Saved data entries:
◆ ◆ ◆

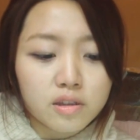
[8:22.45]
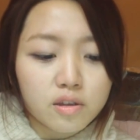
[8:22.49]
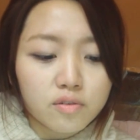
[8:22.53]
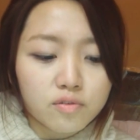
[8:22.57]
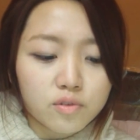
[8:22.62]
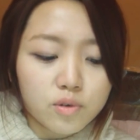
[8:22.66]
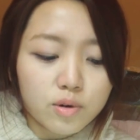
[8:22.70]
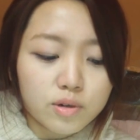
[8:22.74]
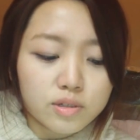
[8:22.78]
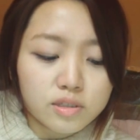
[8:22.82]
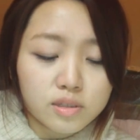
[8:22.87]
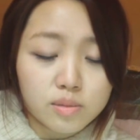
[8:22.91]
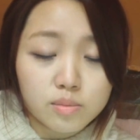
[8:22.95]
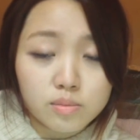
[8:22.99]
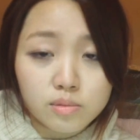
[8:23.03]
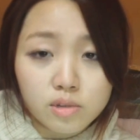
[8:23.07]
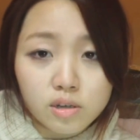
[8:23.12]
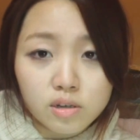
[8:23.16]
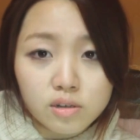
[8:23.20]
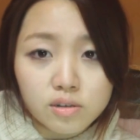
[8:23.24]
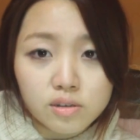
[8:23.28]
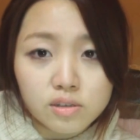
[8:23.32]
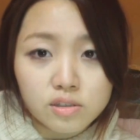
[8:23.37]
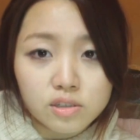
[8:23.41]
Of course, I'm
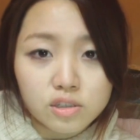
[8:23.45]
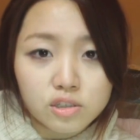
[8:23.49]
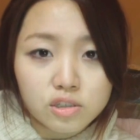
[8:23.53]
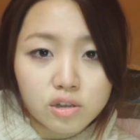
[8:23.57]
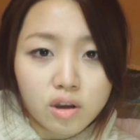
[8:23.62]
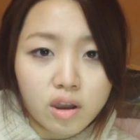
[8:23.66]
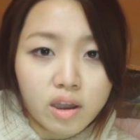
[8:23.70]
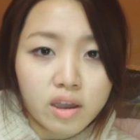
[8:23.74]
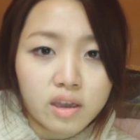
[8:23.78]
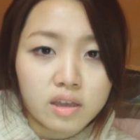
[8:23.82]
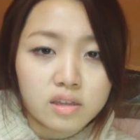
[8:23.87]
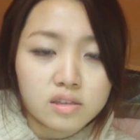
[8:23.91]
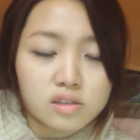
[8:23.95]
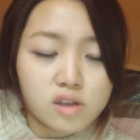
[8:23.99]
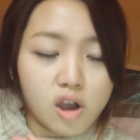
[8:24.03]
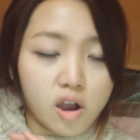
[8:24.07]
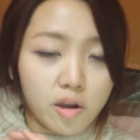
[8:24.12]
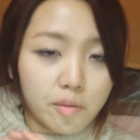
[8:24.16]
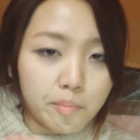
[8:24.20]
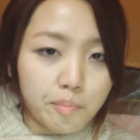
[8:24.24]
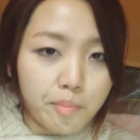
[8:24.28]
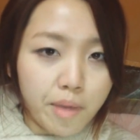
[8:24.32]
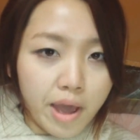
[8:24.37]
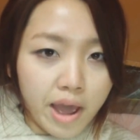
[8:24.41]
not going to try and
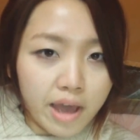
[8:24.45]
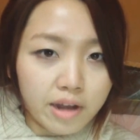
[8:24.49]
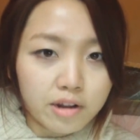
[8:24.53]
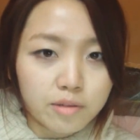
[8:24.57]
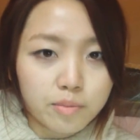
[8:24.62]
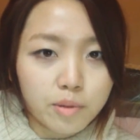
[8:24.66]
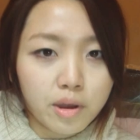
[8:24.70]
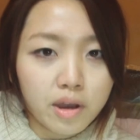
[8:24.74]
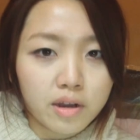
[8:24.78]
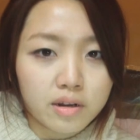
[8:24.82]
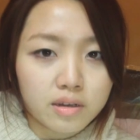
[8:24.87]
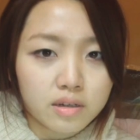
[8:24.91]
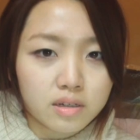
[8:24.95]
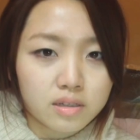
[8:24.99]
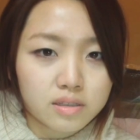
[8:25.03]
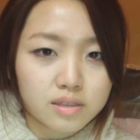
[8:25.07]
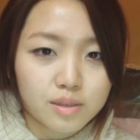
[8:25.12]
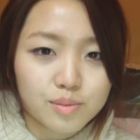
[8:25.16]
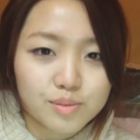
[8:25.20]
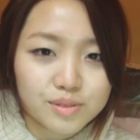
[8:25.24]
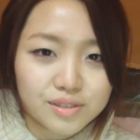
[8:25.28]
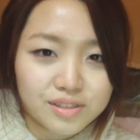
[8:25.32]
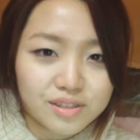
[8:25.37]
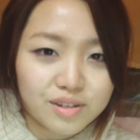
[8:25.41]
talk bad about it because
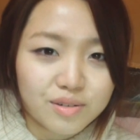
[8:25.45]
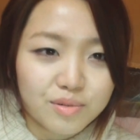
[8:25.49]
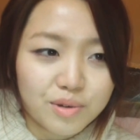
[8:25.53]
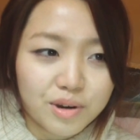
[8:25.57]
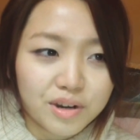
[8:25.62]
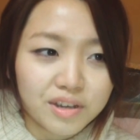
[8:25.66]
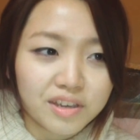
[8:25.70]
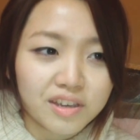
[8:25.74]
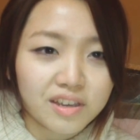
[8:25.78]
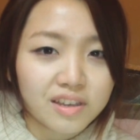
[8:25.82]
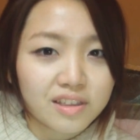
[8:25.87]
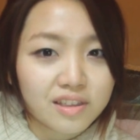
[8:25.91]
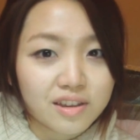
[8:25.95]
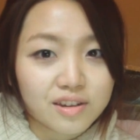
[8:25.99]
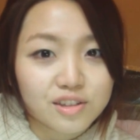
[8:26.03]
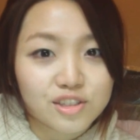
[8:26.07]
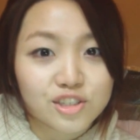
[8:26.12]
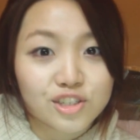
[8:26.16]
I'm still working in there,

◆ ◆ ◆

### Task prompt
Since only the text is wanted, repeat all the records above exactly and omit the pictures.

### Answer space
[8:22.45]
[8:22.49]
[8:22.53]
[8:22.57]
[8:22.62]
[8:22.66]
[8:22.70]
[8:22.74]
[8:22.78]
[8:22.82]
[8:22.87]
[8:22.91]
[8:22.95]
[8:22.99]
[8:23.03]
[8:23.07]
[8:23.12]
[8:23.16]
[8:23.20]
[8:23.24]
[8:23.28]
[8:23.32]
[8:23.37]
[8:23.41]
Of course, I'm
[8:23.45]
[8:23.49]
[8:23.53]
[8:23.57]
[8:23.62]
[8:23.66]
[8:23.70]
[8:23.74]
[8:23.78]
[8:23.82]
[8:23.87]
[8:23.91]
[8:23.95]
[8:23.99]
[8:24.03]
[8:24.07]
[8:24.12]
[8:24.16]
[8:24.20]
[8:24.24]
[8:24.28]
[8:24.32]
[8:24.37]
[8:24.41]
not going to try and
[8:24.45]
[8:24.49]
[8:24.53]
[8:24.57]
[8:24.62]
[8:24.66]
[8:24.70]
[8:24.74]
[8:24.78]
[8:24.82]
[8:24.87]
[8:24.91]
[8:24.95]
[8:24.99]
[8:25.03]
[8:25.07]
[8:25.12]
[8:25.16]
[8:25.20]
[8:25.24]
[8:25.28]
[8:25.32]
[8:25.37]
[8:25.41]
talk bad about it because
[8:25.45]
[8:25.49]
[8:25.53]
[8:25.57]
[8:25.62]
[8:25.66]
[8:25.70]
[8:25.74]
[8:25.78]
[8:25.82]
[8:25.87]
[8:25.91]
[8:25.95]
[8:25.99]
[8:26.03]
[8:26.07]
[8:26.12]
[8:26.16]
I'm still working in there,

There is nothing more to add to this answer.